**Problem statement**
Please return every line below that contains the string "there".

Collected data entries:
-- Opening Marker --

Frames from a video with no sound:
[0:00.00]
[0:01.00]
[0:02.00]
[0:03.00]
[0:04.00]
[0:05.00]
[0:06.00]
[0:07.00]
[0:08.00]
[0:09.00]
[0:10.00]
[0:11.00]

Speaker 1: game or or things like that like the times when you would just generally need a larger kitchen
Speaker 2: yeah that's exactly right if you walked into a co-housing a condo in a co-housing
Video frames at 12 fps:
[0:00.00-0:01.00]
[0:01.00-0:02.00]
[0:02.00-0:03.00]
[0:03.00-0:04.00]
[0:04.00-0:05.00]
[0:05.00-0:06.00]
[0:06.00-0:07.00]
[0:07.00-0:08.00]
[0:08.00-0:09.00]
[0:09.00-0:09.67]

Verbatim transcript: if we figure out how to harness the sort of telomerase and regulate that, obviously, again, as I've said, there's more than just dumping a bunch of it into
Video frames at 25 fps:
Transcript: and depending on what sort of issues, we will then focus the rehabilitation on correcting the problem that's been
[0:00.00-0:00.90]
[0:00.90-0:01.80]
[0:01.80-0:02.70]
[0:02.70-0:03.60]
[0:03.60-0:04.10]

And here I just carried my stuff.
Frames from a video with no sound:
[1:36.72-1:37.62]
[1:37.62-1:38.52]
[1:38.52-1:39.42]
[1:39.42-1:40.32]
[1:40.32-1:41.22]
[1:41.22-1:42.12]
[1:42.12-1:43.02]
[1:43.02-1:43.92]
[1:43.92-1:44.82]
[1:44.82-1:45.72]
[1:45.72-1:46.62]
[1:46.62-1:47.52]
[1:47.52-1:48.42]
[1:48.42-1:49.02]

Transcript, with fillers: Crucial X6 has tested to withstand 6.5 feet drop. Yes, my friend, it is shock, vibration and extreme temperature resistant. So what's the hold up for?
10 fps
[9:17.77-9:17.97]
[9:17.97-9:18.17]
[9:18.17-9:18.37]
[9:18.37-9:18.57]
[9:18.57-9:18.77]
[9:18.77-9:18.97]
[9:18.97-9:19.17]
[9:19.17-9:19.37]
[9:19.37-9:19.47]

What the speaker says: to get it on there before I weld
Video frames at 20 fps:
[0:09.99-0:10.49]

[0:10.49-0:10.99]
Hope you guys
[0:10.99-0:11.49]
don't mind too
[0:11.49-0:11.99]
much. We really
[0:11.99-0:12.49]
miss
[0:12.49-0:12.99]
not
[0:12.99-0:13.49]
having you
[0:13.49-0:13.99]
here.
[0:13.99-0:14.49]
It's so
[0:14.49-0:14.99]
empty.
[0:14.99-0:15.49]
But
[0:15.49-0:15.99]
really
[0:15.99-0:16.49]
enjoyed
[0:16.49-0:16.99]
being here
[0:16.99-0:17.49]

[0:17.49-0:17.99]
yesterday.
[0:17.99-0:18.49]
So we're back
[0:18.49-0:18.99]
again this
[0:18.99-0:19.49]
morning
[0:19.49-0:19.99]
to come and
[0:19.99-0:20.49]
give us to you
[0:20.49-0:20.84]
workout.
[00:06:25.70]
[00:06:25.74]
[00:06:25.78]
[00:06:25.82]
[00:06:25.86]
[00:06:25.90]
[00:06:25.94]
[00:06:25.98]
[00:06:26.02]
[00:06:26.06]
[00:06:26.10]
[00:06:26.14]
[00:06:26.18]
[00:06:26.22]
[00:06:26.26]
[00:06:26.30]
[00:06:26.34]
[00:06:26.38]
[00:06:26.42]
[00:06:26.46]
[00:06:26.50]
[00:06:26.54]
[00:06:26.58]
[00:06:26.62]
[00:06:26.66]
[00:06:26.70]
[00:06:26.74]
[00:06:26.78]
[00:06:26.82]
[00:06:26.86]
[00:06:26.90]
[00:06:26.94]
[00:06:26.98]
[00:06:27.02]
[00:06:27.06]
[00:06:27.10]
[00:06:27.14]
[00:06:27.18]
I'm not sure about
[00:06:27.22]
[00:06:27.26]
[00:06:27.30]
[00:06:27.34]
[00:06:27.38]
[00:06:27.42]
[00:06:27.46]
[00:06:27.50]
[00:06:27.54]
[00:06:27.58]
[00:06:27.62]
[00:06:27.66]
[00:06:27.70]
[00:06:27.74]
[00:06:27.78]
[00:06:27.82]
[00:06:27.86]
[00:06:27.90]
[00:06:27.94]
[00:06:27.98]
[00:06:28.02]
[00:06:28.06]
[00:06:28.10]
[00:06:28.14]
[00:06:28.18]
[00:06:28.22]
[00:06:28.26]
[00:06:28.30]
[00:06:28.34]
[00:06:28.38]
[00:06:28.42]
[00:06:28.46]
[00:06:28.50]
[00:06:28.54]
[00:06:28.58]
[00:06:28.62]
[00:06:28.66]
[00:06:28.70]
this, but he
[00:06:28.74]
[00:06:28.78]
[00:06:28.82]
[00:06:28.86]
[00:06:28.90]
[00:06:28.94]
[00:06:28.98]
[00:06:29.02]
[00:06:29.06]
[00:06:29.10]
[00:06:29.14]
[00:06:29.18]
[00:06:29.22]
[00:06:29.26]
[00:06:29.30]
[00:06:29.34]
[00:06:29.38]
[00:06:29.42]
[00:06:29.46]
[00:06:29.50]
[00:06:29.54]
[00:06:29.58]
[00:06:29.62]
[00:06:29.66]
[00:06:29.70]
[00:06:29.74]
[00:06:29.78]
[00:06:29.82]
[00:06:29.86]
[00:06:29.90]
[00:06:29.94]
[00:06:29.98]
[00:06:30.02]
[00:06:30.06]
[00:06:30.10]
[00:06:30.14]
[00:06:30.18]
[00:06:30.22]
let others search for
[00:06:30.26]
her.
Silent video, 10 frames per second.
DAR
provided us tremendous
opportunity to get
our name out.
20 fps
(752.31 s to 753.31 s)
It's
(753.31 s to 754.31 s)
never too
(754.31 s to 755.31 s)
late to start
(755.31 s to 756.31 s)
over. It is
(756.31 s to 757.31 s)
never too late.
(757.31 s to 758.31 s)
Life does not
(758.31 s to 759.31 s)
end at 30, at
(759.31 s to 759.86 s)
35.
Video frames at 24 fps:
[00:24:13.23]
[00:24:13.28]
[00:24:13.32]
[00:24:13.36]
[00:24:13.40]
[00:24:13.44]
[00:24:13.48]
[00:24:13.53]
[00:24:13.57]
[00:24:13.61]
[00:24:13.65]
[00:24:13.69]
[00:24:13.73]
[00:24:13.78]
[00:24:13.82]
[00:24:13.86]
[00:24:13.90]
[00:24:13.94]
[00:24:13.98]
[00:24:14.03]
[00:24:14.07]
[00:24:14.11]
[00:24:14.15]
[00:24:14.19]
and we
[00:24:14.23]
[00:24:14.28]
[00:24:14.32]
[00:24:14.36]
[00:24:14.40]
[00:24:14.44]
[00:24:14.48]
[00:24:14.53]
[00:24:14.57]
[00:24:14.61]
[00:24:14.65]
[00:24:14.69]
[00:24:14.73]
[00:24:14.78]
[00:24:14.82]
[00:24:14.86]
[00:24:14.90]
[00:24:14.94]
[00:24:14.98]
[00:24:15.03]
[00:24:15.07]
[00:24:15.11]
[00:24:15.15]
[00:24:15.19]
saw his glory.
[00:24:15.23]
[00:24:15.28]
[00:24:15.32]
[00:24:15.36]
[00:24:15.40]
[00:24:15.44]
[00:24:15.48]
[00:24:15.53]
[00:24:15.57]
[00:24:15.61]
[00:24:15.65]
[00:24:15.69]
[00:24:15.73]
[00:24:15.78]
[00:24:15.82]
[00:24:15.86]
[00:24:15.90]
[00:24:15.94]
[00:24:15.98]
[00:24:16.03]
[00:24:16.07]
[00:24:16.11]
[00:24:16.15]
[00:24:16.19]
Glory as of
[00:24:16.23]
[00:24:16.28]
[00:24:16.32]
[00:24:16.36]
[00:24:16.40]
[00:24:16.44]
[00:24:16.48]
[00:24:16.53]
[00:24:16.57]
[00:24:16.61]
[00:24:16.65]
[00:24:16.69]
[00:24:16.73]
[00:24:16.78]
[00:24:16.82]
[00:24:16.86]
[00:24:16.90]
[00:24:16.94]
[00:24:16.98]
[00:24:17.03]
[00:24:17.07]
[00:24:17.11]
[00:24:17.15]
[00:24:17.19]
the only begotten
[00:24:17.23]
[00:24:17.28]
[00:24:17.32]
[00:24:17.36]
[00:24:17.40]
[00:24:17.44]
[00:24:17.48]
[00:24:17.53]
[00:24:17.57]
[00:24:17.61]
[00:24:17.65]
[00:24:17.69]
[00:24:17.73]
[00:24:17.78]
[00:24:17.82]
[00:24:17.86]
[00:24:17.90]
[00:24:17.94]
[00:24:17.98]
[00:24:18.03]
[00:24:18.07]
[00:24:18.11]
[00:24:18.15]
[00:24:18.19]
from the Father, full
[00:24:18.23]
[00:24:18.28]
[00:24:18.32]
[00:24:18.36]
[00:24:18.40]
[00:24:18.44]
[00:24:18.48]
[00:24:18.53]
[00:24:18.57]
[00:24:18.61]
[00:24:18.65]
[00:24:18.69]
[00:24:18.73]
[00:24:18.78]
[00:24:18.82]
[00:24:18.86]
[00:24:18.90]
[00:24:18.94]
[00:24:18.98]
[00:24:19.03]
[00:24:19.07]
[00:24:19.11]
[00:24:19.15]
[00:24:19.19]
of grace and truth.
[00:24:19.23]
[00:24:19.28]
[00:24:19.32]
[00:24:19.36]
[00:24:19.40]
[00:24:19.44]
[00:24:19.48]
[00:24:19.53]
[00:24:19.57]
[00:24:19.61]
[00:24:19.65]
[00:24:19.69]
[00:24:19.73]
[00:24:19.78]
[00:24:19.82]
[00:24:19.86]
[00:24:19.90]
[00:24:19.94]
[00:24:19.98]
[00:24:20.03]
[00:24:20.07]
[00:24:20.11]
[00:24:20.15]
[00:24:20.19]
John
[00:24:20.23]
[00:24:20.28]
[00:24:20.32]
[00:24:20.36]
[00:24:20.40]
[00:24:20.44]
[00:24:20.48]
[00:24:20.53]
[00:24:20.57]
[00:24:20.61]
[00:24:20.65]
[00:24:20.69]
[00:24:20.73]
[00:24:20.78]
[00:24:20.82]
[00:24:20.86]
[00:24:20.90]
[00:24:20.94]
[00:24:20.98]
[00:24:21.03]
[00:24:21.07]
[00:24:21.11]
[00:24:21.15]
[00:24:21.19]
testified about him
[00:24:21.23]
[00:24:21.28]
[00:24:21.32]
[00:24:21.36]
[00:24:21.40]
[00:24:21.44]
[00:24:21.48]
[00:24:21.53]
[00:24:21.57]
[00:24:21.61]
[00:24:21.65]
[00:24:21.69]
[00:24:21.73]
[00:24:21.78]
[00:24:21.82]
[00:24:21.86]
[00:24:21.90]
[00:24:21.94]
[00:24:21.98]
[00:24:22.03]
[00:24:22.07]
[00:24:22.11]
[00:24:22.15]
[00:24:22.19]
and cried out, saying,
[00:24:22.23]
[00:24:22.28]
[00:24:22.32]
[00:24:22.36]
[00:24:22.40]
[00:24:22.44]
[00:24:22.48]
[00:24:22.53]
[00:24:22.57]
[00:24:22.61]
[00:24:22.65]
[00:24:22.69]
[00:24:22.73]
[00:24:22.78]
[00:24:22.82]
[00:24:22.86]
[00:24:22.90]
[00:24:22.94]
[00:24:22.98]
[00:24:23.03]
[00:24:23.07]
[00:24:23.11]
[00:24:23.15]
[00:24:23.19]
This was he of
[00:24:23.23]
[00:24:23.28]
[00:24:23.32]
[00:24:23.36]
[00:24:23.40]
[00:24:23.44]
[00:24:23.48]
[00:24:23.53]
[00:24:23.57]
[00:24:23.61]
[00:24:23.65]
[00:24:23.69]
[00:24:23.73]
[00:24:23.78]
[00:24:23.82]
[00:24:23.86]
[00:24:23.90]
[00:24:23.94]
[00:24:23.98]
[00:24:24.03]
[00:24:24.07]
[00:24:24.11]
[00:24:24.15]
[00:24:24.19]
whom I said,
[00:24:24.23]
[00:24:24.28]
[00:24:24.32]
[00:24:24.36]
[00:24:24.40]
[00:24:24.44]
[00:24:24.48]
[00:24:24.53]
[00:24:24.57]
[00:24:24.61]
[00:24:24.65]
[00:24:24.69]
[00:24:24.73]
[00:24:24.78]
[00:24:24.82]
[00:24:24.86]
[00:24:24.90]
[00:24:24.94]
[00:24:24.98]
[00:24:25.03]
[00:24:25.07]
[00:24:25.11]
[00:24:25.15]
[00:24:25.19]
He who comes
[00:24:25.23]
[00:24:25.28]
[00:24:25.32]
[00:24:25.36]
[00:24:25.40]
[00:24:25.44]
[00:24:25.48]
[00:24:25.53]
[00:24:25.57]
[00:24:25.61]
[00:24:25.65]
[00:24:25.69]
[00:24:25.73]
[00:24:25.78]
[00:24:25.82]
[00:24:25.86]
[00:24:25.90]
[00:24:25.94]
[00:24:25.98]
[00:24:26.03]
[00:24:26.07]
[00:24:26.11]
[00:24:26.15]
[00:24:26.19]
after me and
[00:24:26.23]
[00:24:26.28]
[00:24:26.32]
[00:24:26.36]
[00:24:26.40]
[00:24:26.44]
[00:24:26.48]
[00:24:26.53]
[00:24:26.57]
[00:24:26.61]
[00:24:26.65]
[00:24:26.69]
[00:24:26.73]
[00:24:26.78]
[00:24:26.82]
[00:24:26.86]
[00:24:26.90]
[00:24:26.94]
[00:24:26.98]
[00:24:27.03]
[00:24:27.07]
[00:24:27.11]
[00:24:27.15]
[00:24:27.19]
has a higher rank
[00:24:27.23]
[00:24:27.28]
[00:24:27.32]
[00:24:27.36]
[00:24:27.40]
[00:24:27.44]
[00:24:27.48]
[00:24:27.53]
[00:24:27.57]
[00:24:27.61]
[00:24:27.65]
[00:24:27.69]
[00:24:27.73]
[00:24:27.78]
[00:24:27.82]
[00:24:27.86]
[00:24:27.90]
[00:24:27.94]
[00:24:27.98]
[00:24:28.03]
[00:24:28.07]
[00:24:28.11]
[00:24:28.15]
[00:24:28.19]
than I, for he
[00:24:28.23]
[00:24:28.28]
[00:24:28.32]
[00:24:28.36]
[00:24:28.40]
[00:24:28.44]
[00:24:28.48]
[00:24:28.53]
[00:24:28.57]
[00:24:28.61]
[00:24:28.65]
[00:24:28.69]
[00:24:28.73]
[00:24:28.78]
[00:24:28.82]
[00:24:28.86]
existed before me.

-- Closing Marker --

**Task response**
Verbatim transcript: if we figure out how to harness the sort of telomerase and regulate that, obviously, again, as I've said, there's more than just dumping a bunch of it into
What the speaker says: to get it on there before I weld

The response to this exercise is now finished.